:: Work to complete ::
Write the data out again, character for character, with no images.

:: Working data ::

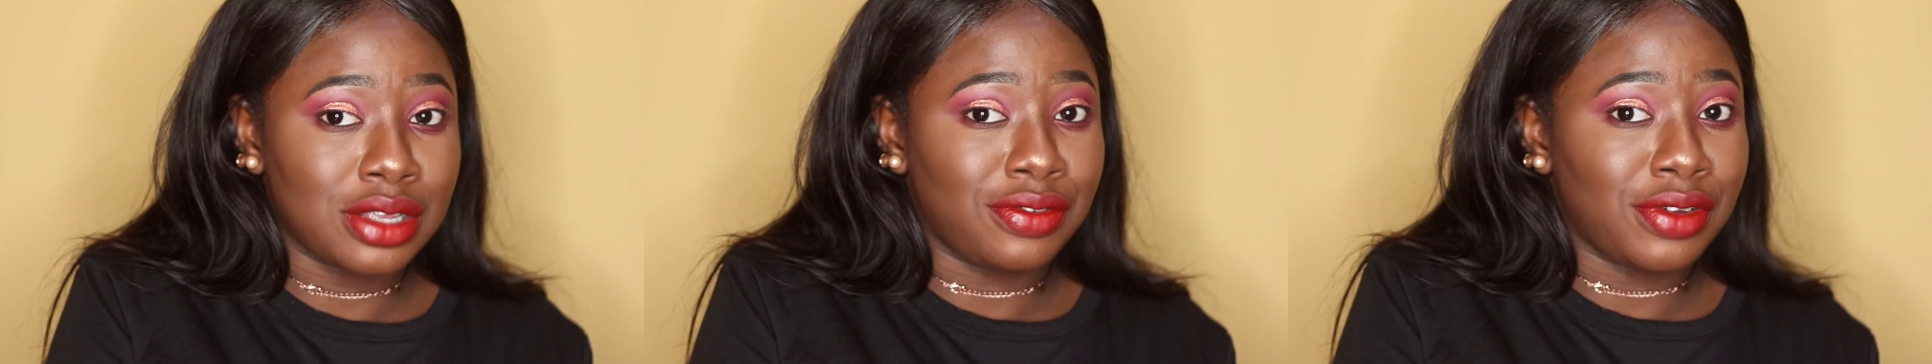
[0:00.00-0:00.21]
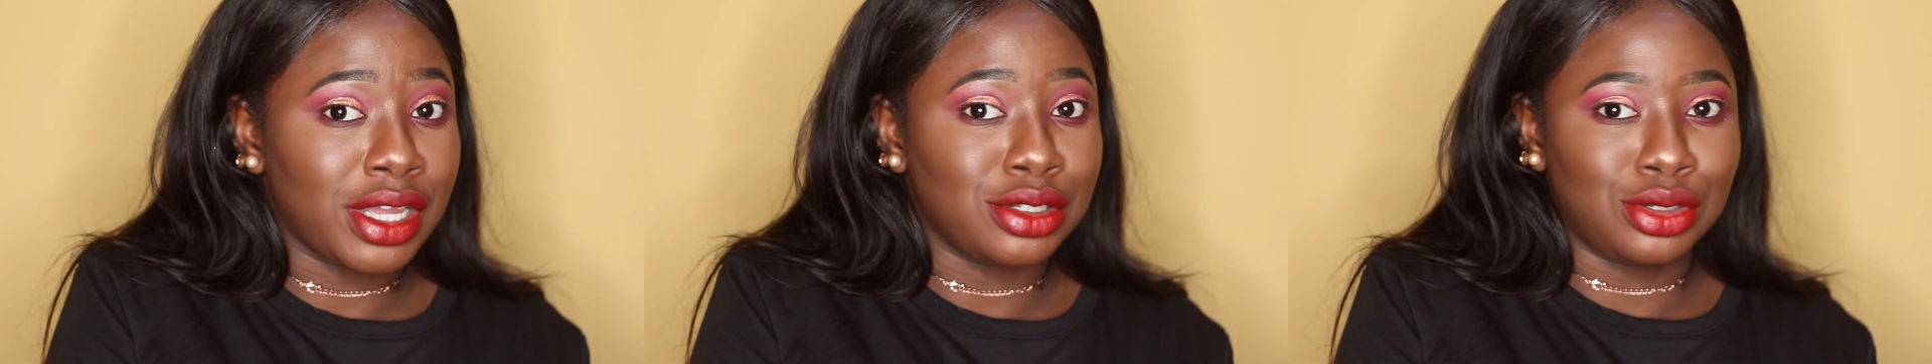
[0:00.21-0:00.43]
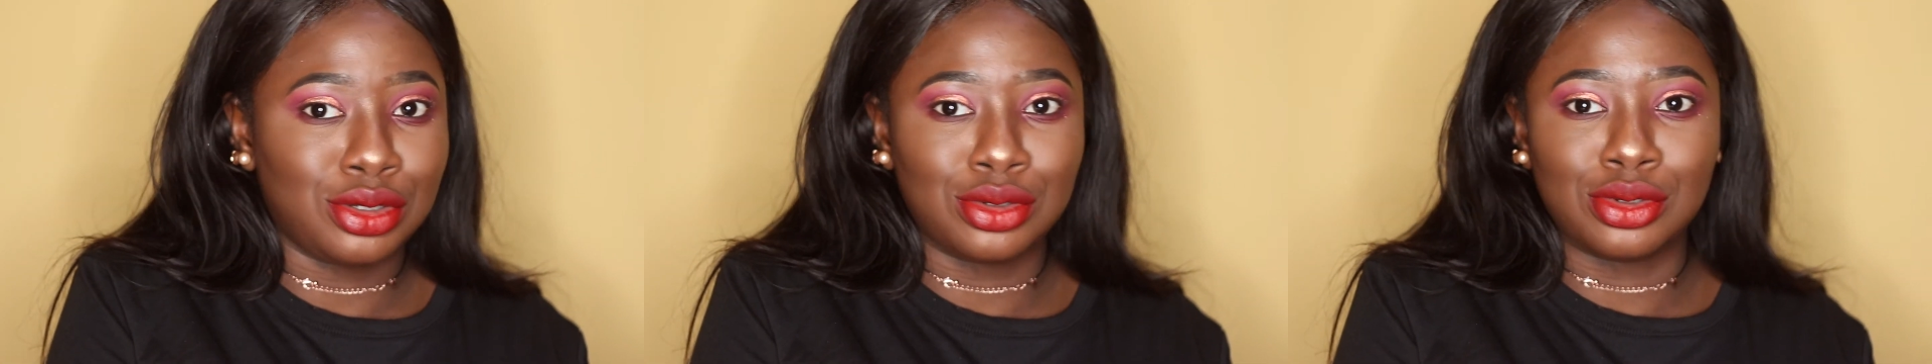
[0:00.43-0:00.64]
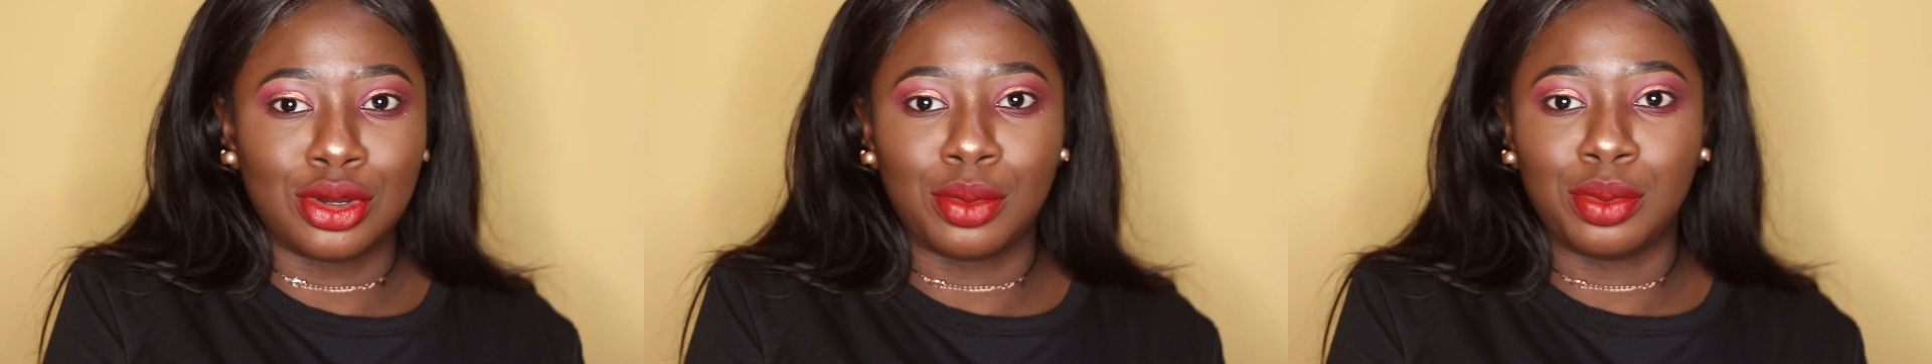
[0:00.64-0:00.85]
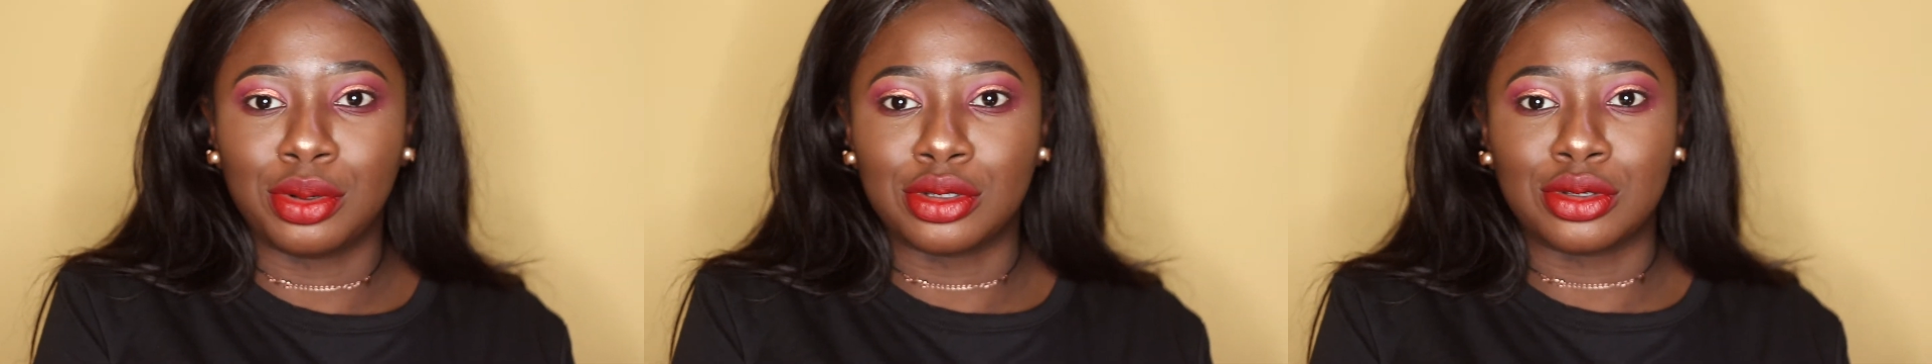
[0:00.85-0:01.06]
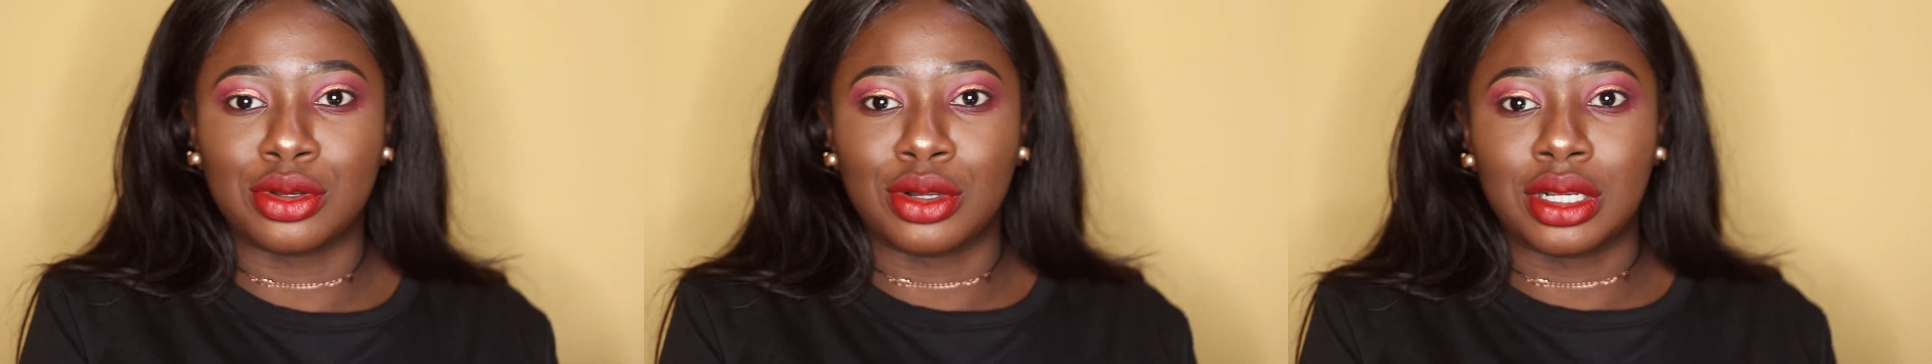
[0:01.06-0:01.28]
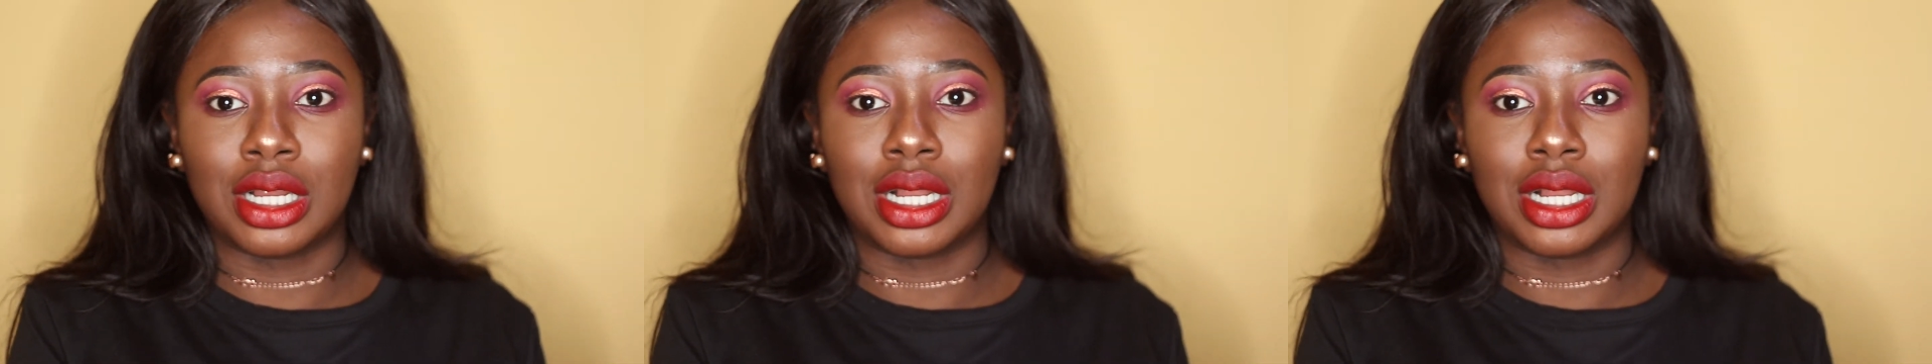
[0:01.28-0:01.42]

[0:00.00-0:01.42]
if I do not put on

:: The completed task ::
[0:00.00-0:00.21]
[0:00.21-0:00.43]
[0:00.43-0:00.64]
[0:00.64-0:00.85]
[0:00.85-0:01.06]
[0:01.06-0:01.28]
[0:01.28-0:01.42]

[0:00.00-0:01.42]
if I do not put on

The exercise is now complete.